Glynn Clements glynn.clements at virgin.net
Mon Apr 23 14:39:40 EDT 2001


Justin Hickey wrote:

> > It's possible that there's a busy-wait in the monitor; does it show
> > high CPU usage?
> 
> The system is a dual CPU system and neither CPU was ever maxed at 100%
> for my test. The interesting thing is that I am running Grass remotely
> on an SGI Origin from an SGI Indigo2 and the system delay is somehow
> related to the Indigo2 machine. As a test, I ran a demo program on the
> Indigo2 that allows you to rotate a cube, while the XDRIVER was still
> running on the Origin. The cube would periodically stop but when it
> started rotating again, it skipped to its new positon. That is, the demo
> kept running calculating the position of the cube, but the graphics
> update was being delayed. I also noticed that the CPU on the Indigo2
> machine was spending a lot of time dealing with interrupts

Hmm. Looks like XDRIVER might be flooding the X server (although this
is just a guess; I'm not that familiar with X internals).

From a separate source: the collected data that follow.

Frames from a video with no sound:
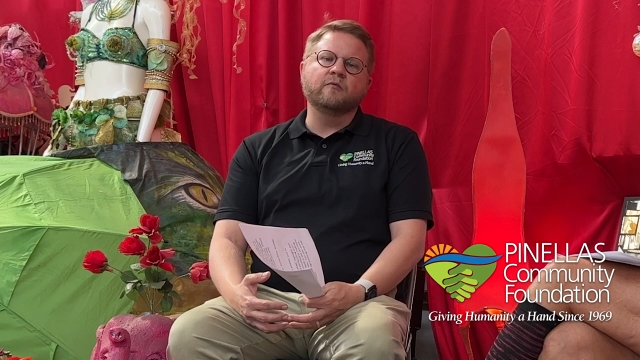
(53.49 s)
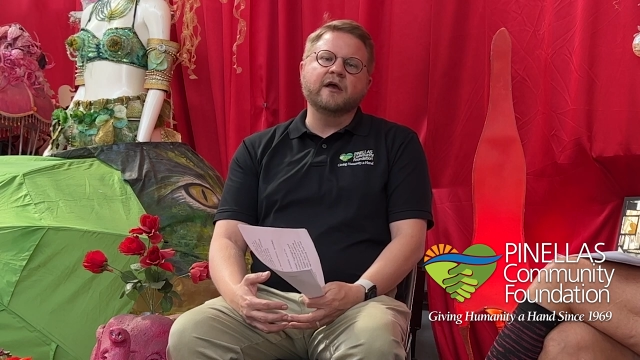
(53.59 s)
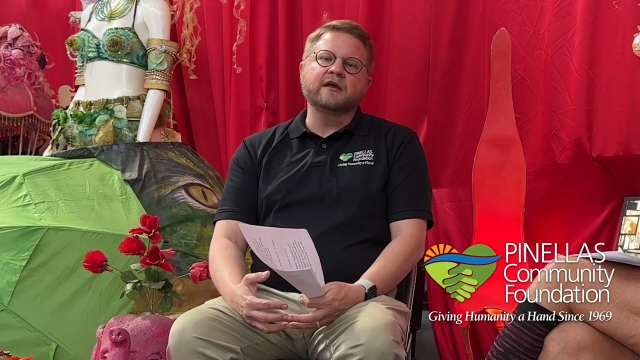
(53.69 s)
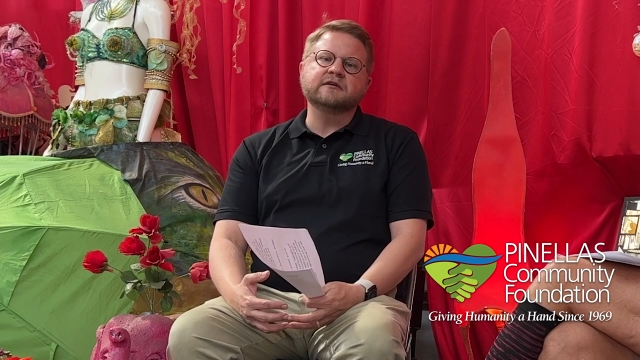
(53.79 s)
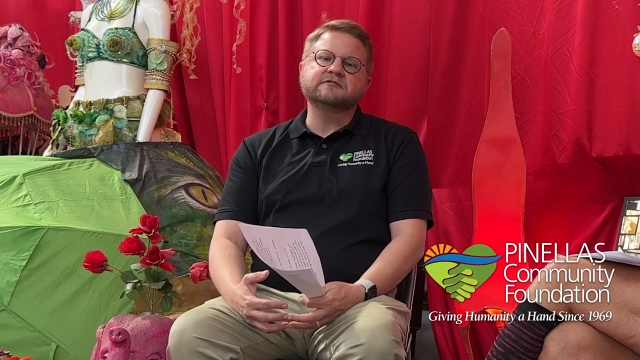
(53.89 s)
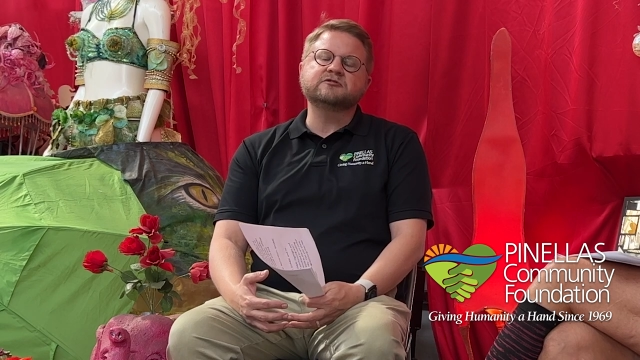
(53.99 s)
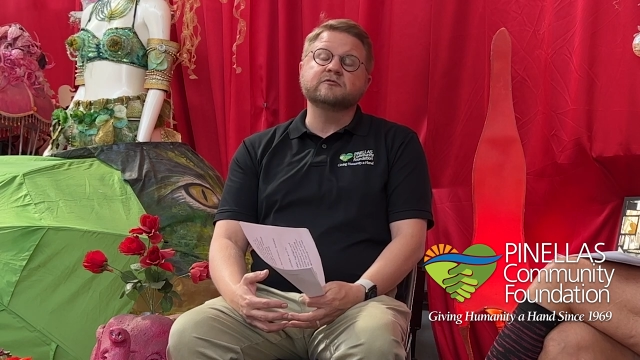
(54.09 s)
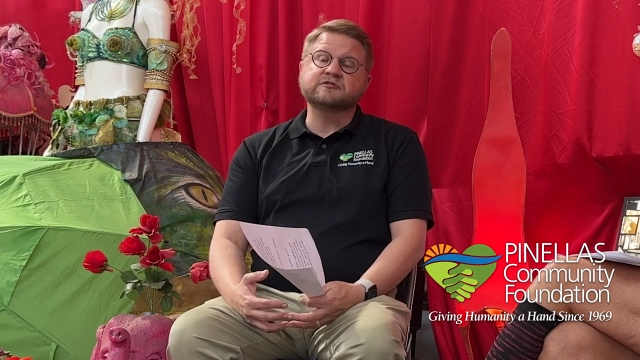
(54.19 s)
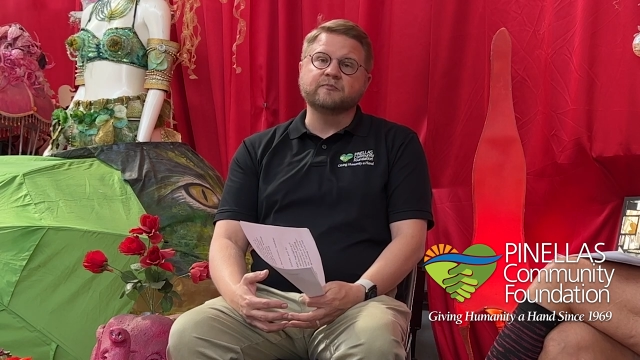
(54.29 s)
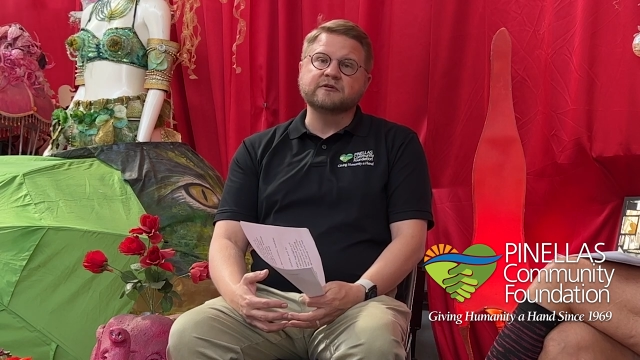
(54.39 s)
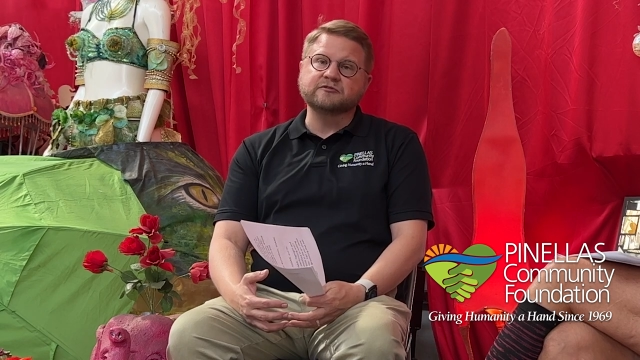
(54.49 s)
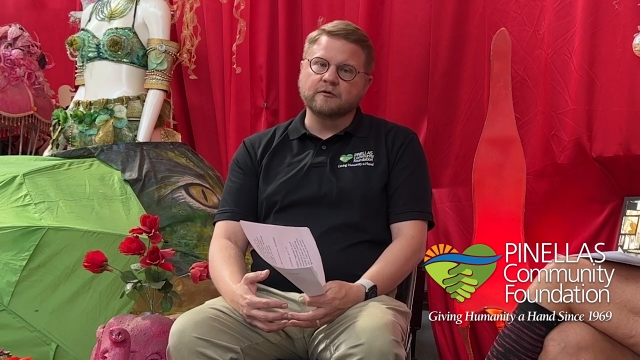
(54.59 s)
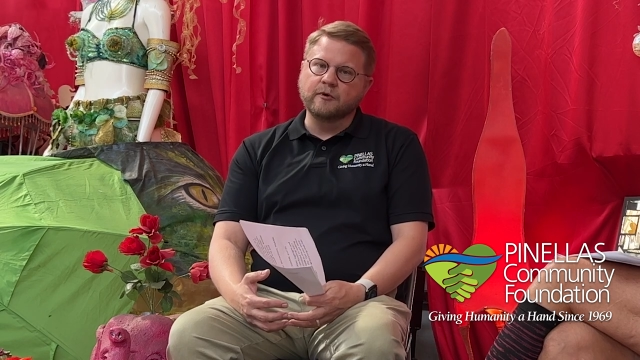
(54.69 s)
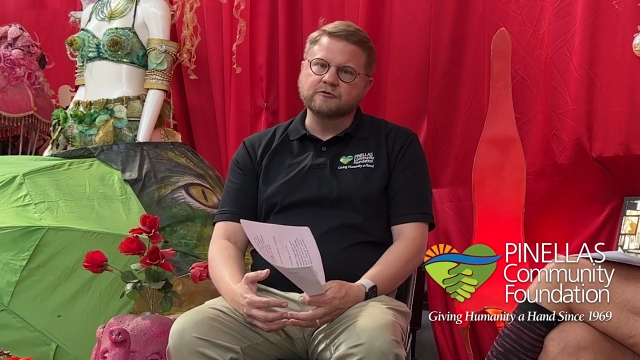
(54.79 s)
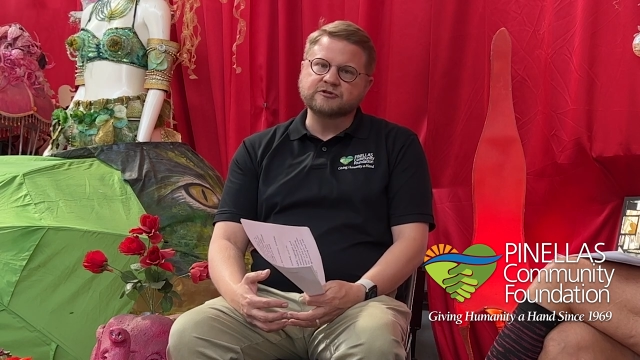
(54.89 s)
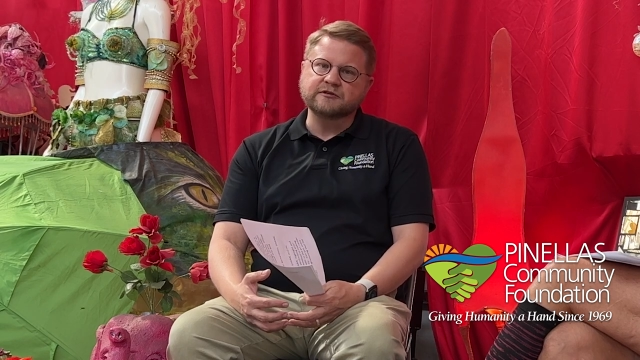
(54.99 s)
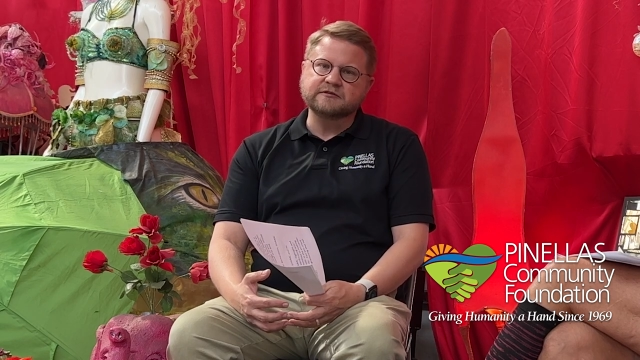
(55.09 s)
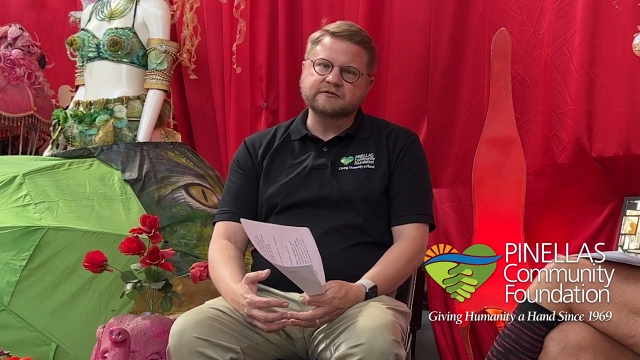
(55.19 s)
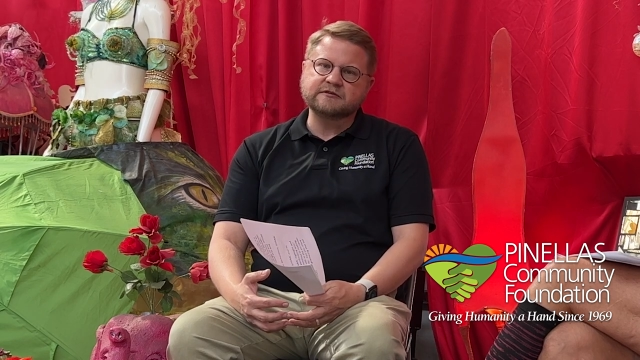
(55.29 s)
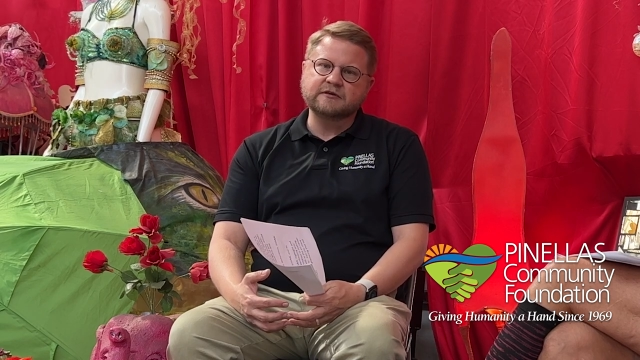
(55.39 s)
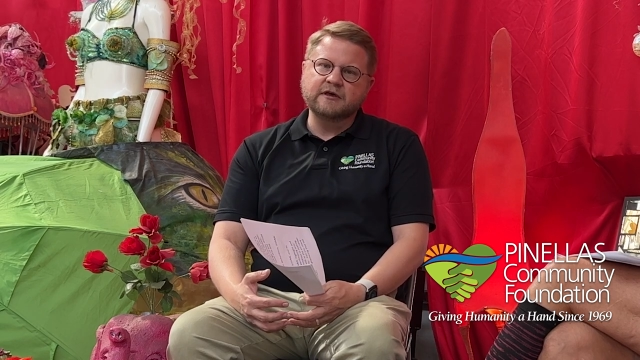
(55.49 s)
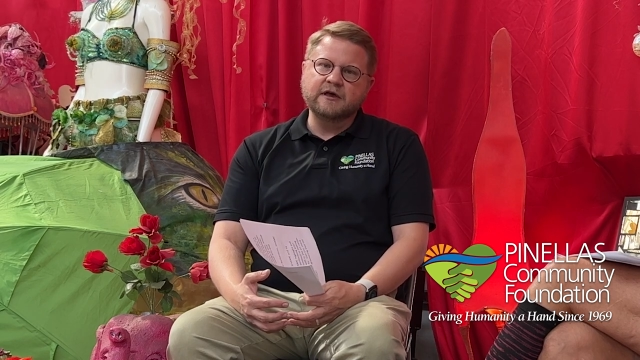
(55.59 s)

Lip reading: ways to express our emotions.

> > I have time, but I don't have an SGI; if you can obtain any more
> > information it would help.
> 
> I can give a few minutes to test something but I don't have time for
> debugging. Oh yeah, the system delay didn't seem to occur until just
> before the d.mon command quit. I don't know if that helps or not.

Odd. d.mon/mon.* themselves haven't changed at all. 
src/libes/raster/io.c has changed, but only in that two distinct files
were merged into one file with "#ifdef USE_G_SOCKS"; the actual code
being run shouldn't have changed at all.

XDRIVER, OTOH, has changed, mainly to simplify merging all of the
X/non-X and FIFO/socket permutations. The XDRIVER version was quite
different to the generic version, in that the latter did a blocking
accept (or equivalent) followed by a main loop which blocked waiting
for input from the client, while the former had to continuously
processs X input.

I suspect that I may have over-simplified some aspect; I'll re-examine
anything which could change the timing aspects of the I/O.

> > I've checked in one change already; there is a flag ("no_mon") which
> > is set in the SIGALRM handler and tested in sync_driver(). I've
> > changed the declaration to include "volatile", although this 
> > shouldn't matter unless the compilation had optimisation enabled.
> 
> No optimization was used.

OK; the lack of "volatile" won't be the issue here (although it's
omission could have been very significant for an optimised build).